» **DIRECTIONS FOR THIS TASK**
When you return the data, keep every word exact and include none of the images.

» **RAW DATA**
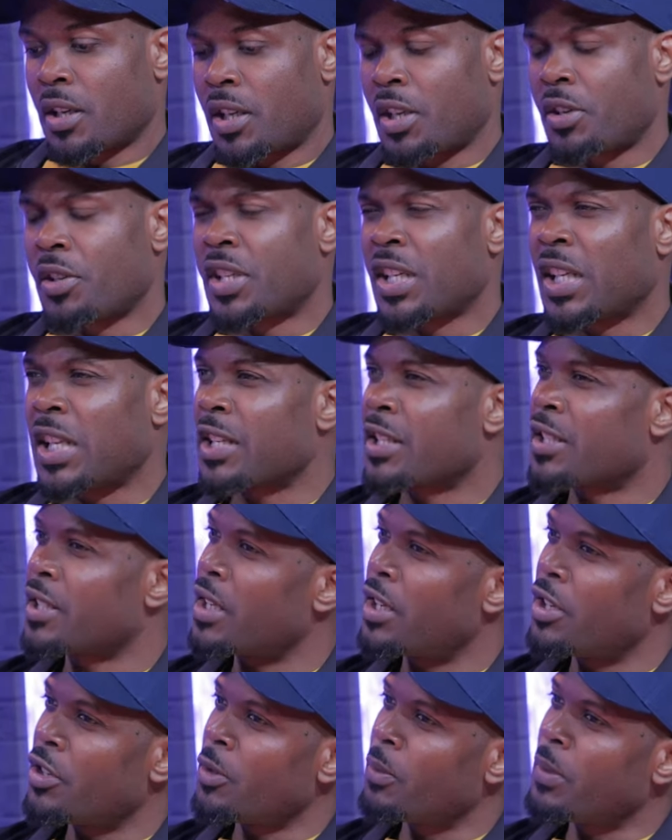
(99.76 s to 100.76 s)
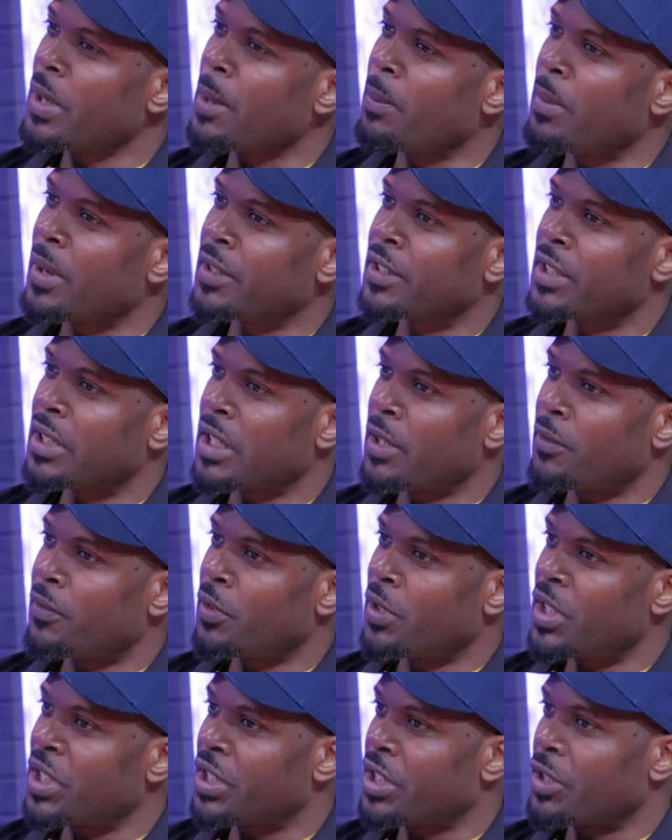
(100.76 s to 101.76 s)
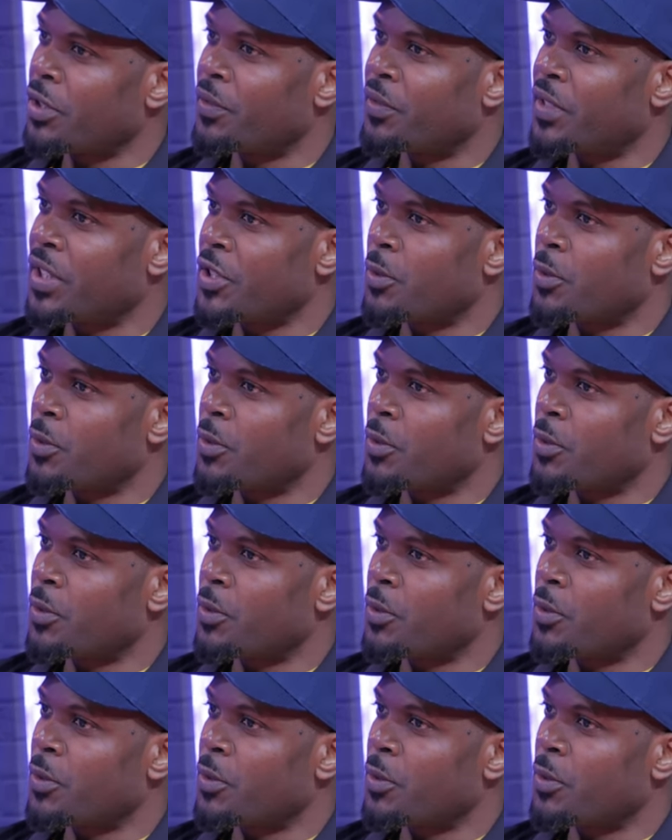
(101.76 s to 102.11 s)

Can you tell us a little bit about the evolution of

» **RESPONSE AREA**
(99.76 s to 100.76 s)
(100.76 s to 101.76 s)
(101.76 s to 102.11 s)

Can you tell us a little bit about the evolution of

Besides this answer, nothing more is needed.